かつては「朝霧」が走っていて、私の記憶のロマンスカー「あさぎり」は小学生の頃にちょうど御殿場線が電化した時期に始まったようです。
「沼津まで」になったことと、新松田駅で小田急とJRの乗務員が交替するようになった経緯も書かれていました。
・1991年(平成3年)3月16日:小田急が保有するSSE車が経年による車両交代時期を迎え、JR東海と小田急電鉄が両社で新規に車両を製作し特別列車として相互直通運転をする形態となる。
そして2012年にはまた新宿ー御殿場間に戻ったようです。
また、子どもの頃のロマンスカー車内はタバコの煙がすごかった記憶があったのですが、全席禁煙は案外と最近で、2007年だったようです。
*記憶の中のホットコーヒーとサンドイッチ*
ロマンスカーの記憶で鮮明に残っているのが、メニュー表をみて注文すると席まで軽食や飲み物を持ってきてくれたことでした。
車窓の風景が好きな私なのにこの誘惑は強く、風景よりはちょっとリッチな気分になってコーヒーとサンドイッチを食べた記憶があります。

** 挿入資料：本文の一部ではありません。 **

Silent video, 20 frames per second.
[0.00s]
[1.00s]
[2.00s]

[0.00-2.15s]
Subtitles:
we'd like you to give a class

そしてホッとコーヒーは耐熱ガラスのグラスで出されたことも、何故か鮮明に覚えているのでした。
Wikipediaにその経緯がありました。
1968年7月1日相互直通列車がSSE車による運行に変わってからは、森永エンゼルによって小田急線内の特急ロマンスカーと同様の「走る喫茶室」のシートサービスが行われた。
そうそう「森永エンゼル」でした。
1991年にはシートサービスから車内販売になり、その車内販売も2011年3月11日で終了になったようです。
「年表」にその理由が書かれていました。
2011年(平成23年)
・3月11日:この日を持って車内販売終了。東北地方太平洋沖地震(東日本大震災)および東京電力・福島第一原子力発電所停止による電力不足の影響により、全列車運休。
・4月16日:1・2・3・8号の2往復を運行開始。
あの「14:46東北太平洋 M8.8余震続く」と手帳に赤字で記録したあの日、余震が続き出勤の足がどうなるかだけでなく、未曾有の災害となり日本は終わってしまうのではないかと思う毎日でした。

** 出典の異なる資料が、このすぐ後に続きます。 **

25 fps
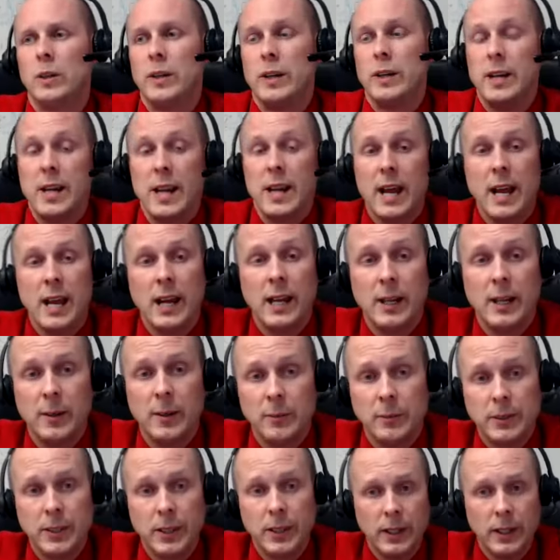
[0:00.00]

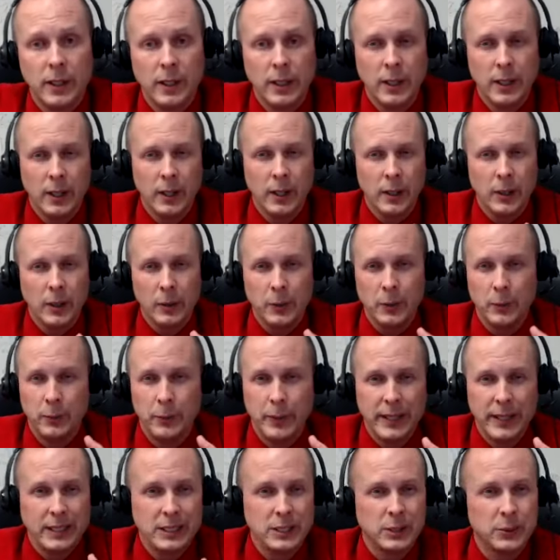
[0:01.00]
named
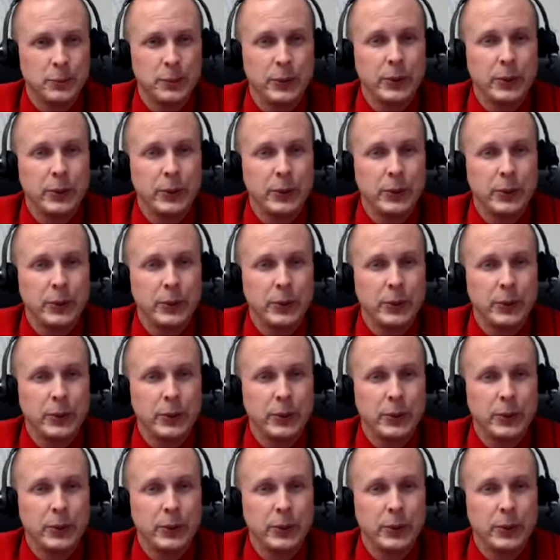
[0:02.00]
based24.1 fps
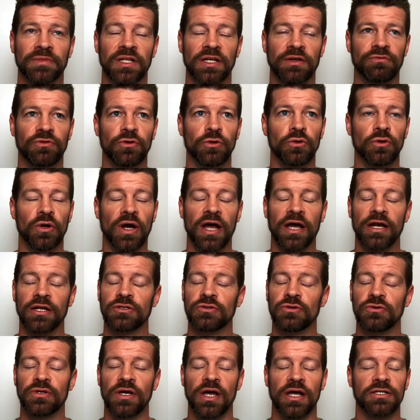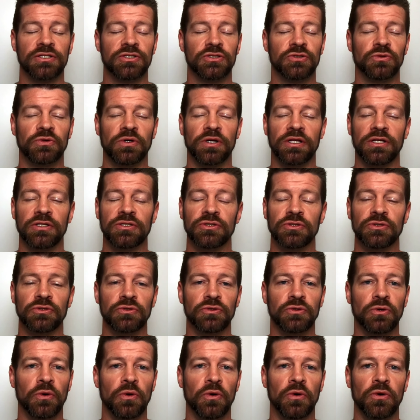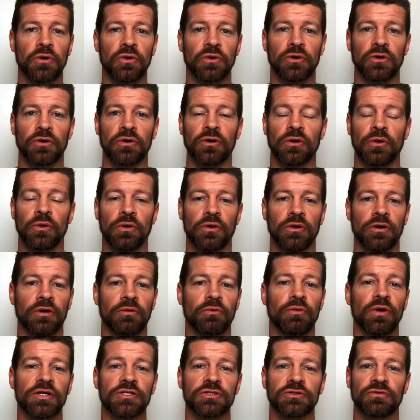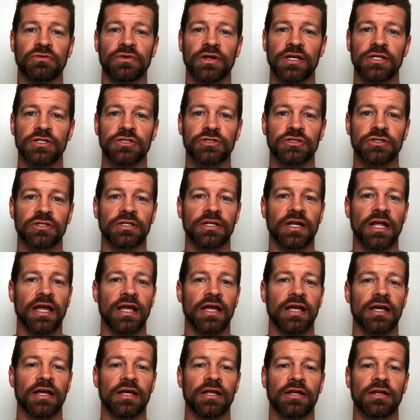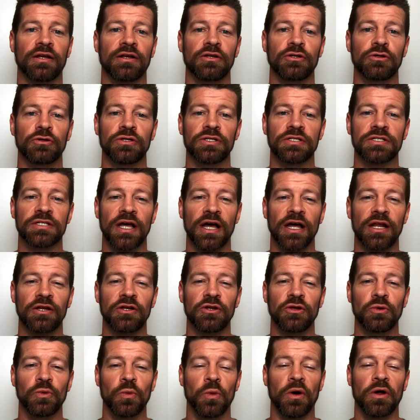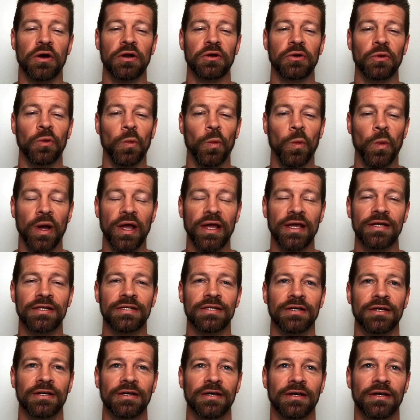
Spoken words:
if you had a 2022 order or a reservation and you decided you wanted to wait,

車内販売に携わっていらっしゃった方々は、突然、仕事を失われたのですね。
*小田急線乗り入れの「前史」*
ロマンスカーが御殿場あるいは沼津まで通っていたのは、そこに観光地があるからだろうと思っていました。
おおむねその通りなのですが、また違う経緯があったことをWikipediaを読んで初めて知りました。
前史
小田急線と御殿場線を結ぶという発想は、第二次世界大戦中に国鉄東海道本線(特に根府川駅の近くにある白糸橋梁など)が爆撃を受けた際に迂回路線として活用するという構想に遡る。この構想は具体的なものとなり、松田駅付近では用地買収と橋脚の建設まで行われたが、まもなく終戦となったために実現しなかった。
丹那トンネル建設のための多くの犠牲者とトンネルの真上の丹那盆地への影響を乗り越えて旧東海道本線が御殿場線廻りから熱海廻りとなったのですが、何度も谷津にかかる橋を渡りながら相模湾が美しい根府川駅のあたりは戦争中には弱点となったのですね。
戦争中には鉄道網が強化され、戦後には観光に活用され、利用が少なくなると廃線されていく。
現代はそういう時代のつながりだったのだと、またひとつ鉄道の歴史を知ることになりました。